Был момент, когда я с завистью наблюдал за отцом, как жадно он слушал радио, цыкая на любой шум, и впивался в программу «Время», а потом в разговоре с гостями внятно пояснял, что привело к перевороту в Чили или почему снят министр сельского хозяйства. Казалось, надо выучить слова, отследить цепь событий и все будет прозрачно. Но становилось только невыносимо скучно, как от любой посторонней и непривлекательной формы жизни. Связная речь и цепь событий — только временный результат особого договора. Мне посчастливилось вывалиться из связки, учащей пристойной слепоте, и какая разница, кто я теперь такой, когда во все глаза гляжу на все, что вне времени.

Я хочу помнить не связь пустых форм с их случайной оценкой. Я хочу, чтобы прошлое, язык, ощущения стали наконец потоком, движением. Я хочу избавиться от слов, разувериться в них.
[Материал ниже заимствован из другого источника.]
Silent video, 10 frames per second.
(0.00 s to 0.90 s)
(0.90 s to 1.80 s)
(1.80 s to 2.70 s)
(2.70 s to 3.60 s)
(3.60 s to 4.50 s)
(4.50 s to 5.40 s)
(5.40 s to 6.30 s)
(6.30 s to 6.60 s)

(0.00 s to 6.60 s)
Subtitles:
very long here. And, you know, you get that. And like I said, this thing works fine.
Я все вымел — все стили, все цели. Я хочу такого будущего, которое бережно пройдет сквозь меня и которое ни на что не будет похоже.
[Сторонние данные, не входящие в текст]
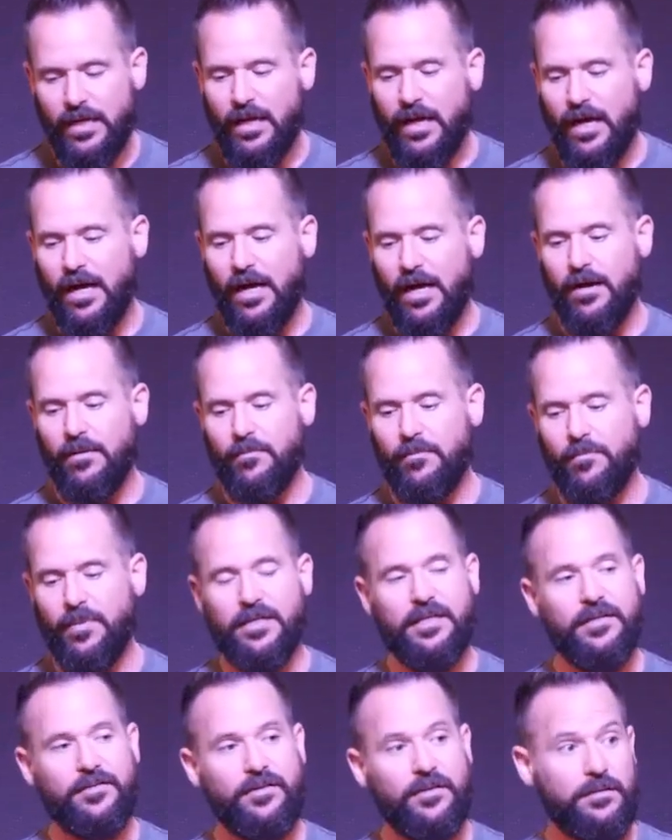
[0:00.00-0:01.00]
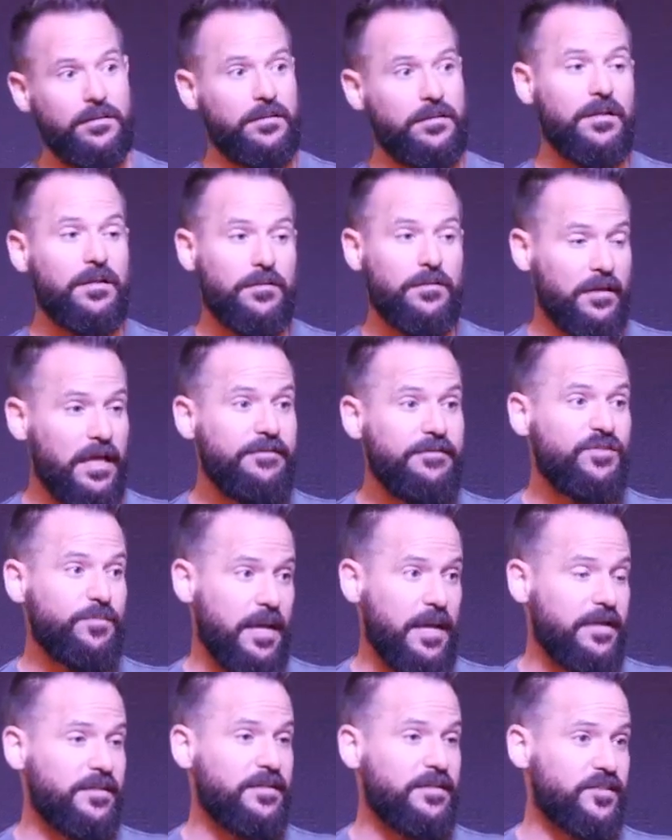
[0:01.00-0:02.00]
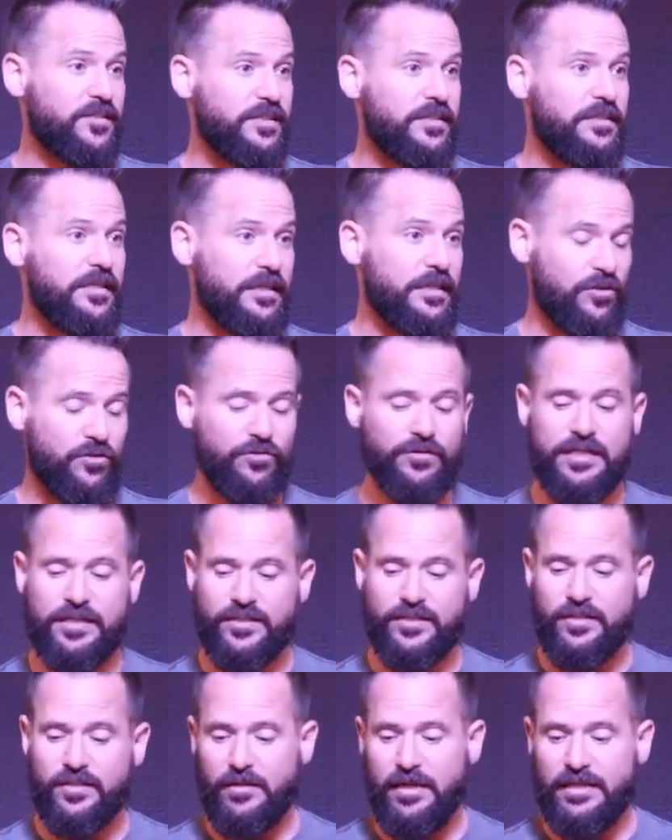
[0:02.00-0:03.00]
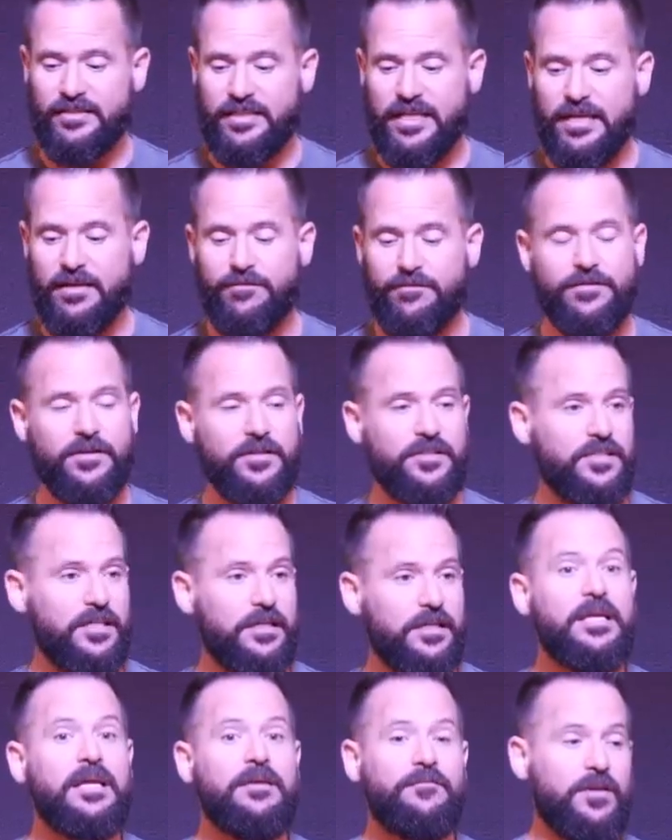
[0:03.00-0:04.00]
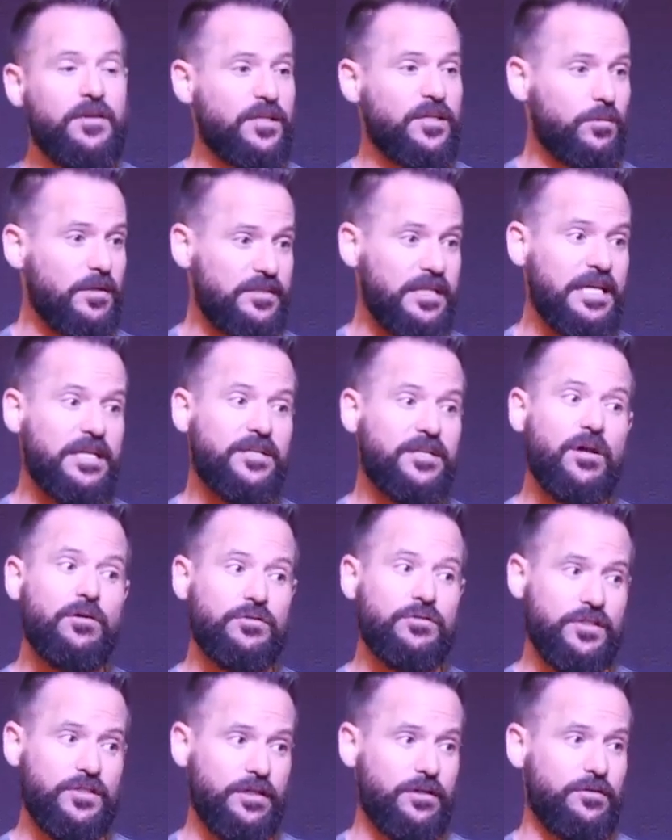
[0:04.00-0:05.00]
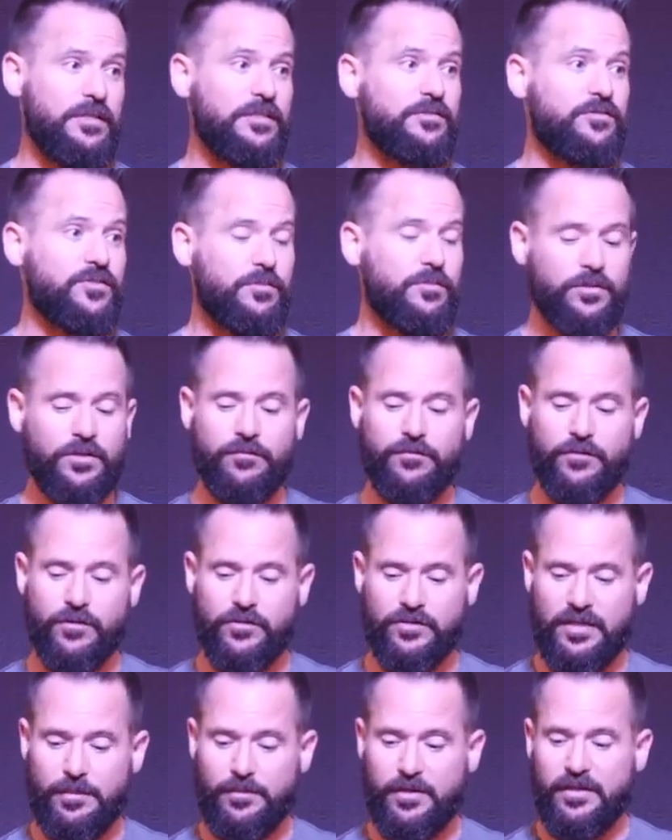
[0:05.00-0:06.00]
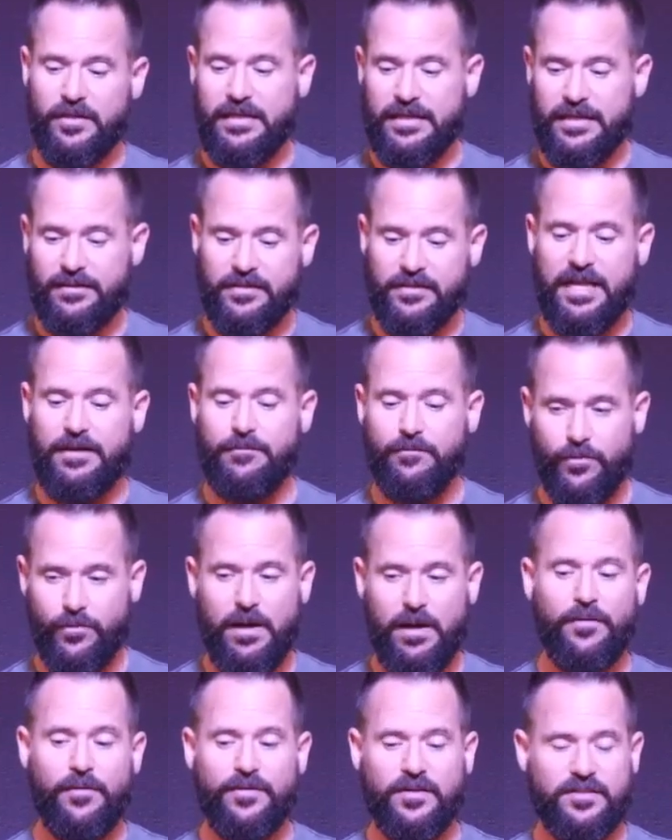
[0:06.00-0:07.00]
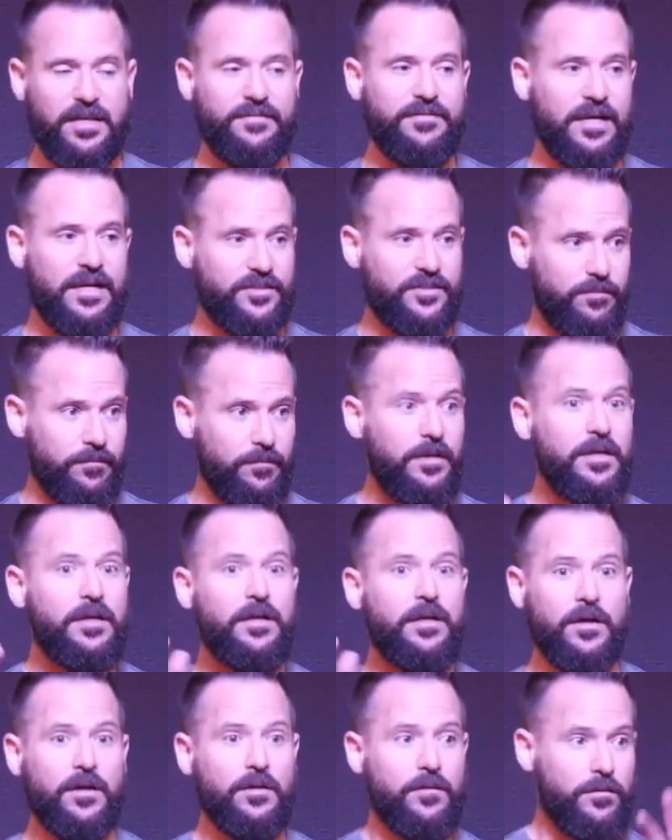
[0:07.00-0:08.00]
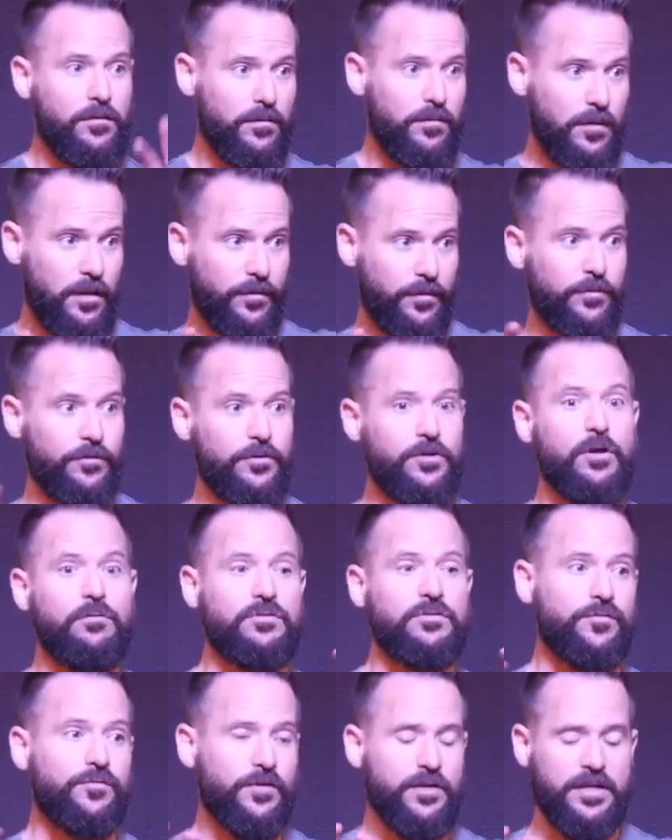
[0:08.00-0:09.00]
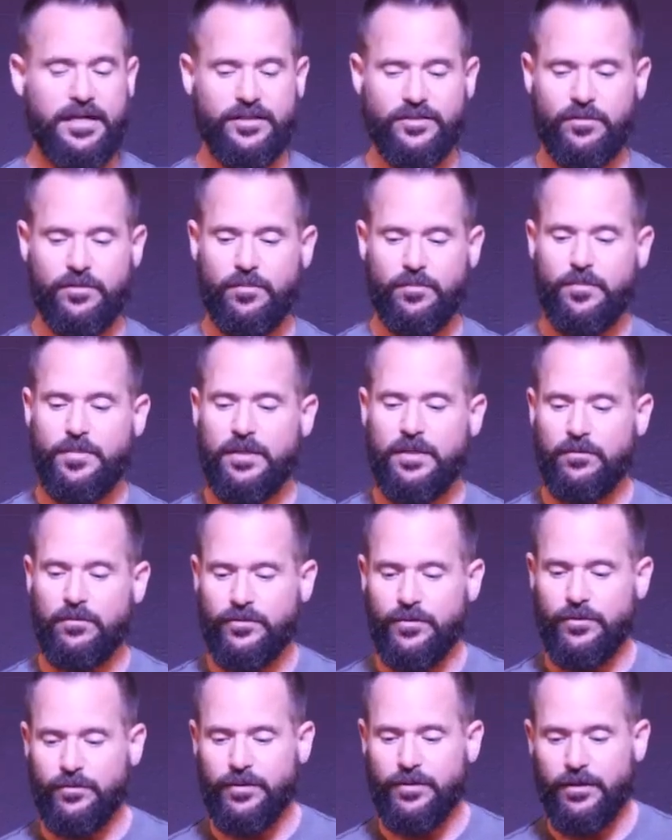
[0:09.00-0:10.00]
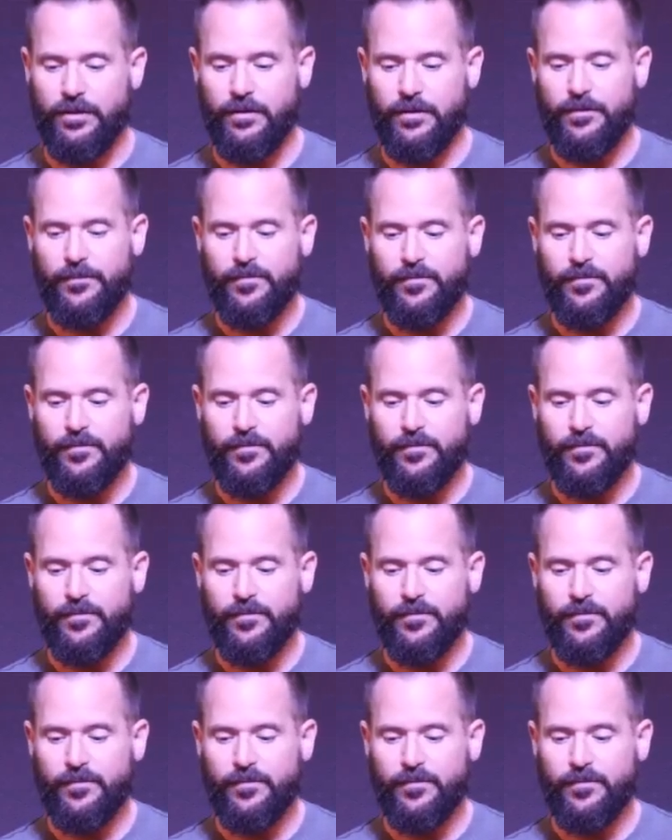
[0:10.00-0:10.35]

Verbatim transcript: Um, but lifespan does increase. Isaiah, if you guys want to take notes here, these are some good verses. I'm going to get throughout this. I've got some other notes for you guys to appeal to here.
Что-то такое случается, когда день идет не по плану — не в нарушение плана, а как совсем другой день. Но, конечно, мы можем воспринять его только в сравнении начала и конца: вышел купить краски — и наконец дочитываешь воодушевляющую книгу; пришел в гости — как вдруг переезжаешь. В моей голове так все обычно и выглядело. Если удается удержать события в ровном времени с настроением его начала, то они плавно переходят в другую систему исчисления: грива льва и хвост броненосца. Странное животное. Но в том-то и дело, что раз оно нам странно, то мы до подлинной связи событий уже знаем, что должно быть. А разве с этим что-то увидишь?
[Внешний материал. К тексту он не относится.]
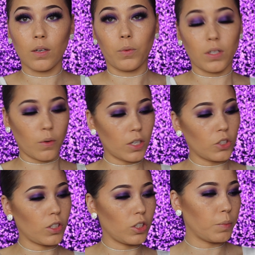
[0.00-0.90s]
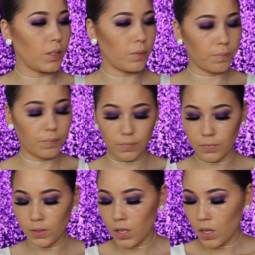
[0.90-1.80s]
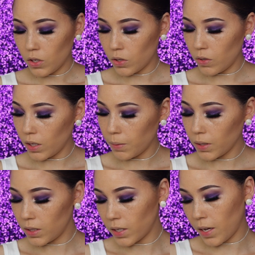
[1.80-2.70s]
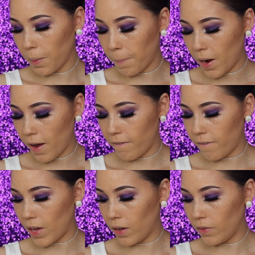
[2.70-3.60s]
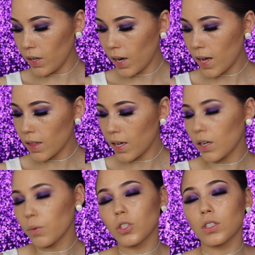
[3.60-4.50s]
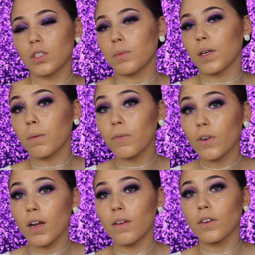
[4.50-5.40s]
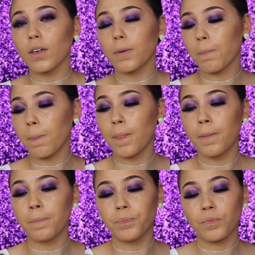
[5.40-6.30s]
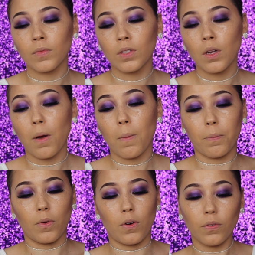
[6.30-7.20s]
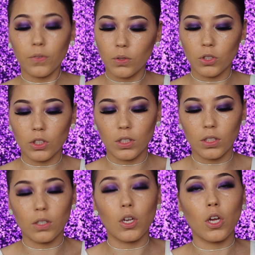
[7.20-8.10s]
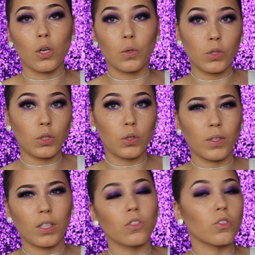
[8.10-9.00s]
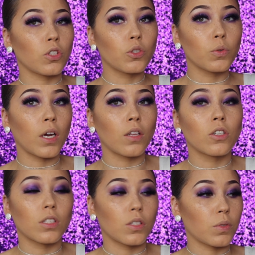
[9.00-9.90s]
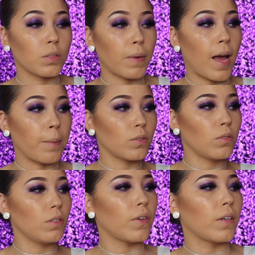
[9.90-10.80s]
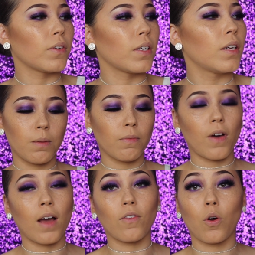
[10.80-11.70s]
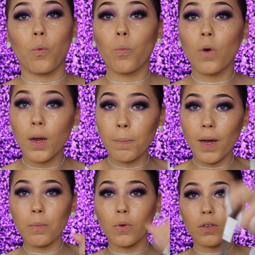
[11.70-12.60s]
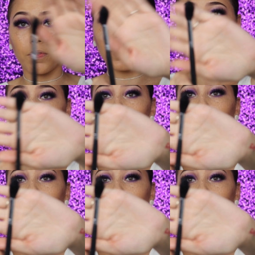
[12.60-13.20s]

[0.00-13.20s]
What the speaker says: You know I drenched me. So then I'm going to take my favorite highlighter, which is the Makeup Forever Profusion 02. I think there's only 2 colors. This one's my absolutely favorite. M501 by Morphe.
Цепи, цепи, кругом одни цепи. Мне кажется, что если мир освободить от связей, отвязаться от всего, что в нем тленно — на что еще никакие реформаторы не шли, — то я так и не увижу неделимые элементы: нечто, что нельзя отменить. А значит, неслучайно к нам вынесло потоком света не призраки, а вещи. Витые раковины, кристаллы снега, реликтовые дубы. Может, кому-то удается занести их обратно?

Я жизнь начну, потому что уже здесь и сейчас все дано. Потому что моя вера все приводит в движение. Потому что с самого начала от меня требовалось стать не собой, а условием движения, на которое рассчитывают явившиеся мне вещи. Только в шутку подсказанный и бесконечно передаваемый по рукам страх за себя мешает нам устроиться в пределах благодатного мира. Не для того он вскармливает, и теперь будет проще, я жизнь начну простого взгляда, младенца, ждущего игры от яблока, от шума сада, от блика на куске коры. Тянусь к ним не рукой, а словом, и если взял, то отвлекусь каким-нибудь явленьем новым — ключами, тенью, ниткой бус. Копить и делать выбор — глупо, — доискиваться, видеть связь, не для того мой мир нащупан, чтоб лучше память развилась. Никчемна личная примета потеря — не большая грусть от привыканья как от света опять улыбкой отмахнусь Тогда лишь мир приходит в ясный Порядок если я пишу О нем.

Ссылки

[1] Trouver mal (фр.)  — счесть ни на что не годным.

[2] Mal de paupiere (фр.)  — болезнь глазного века (в отличие от mal du siecle).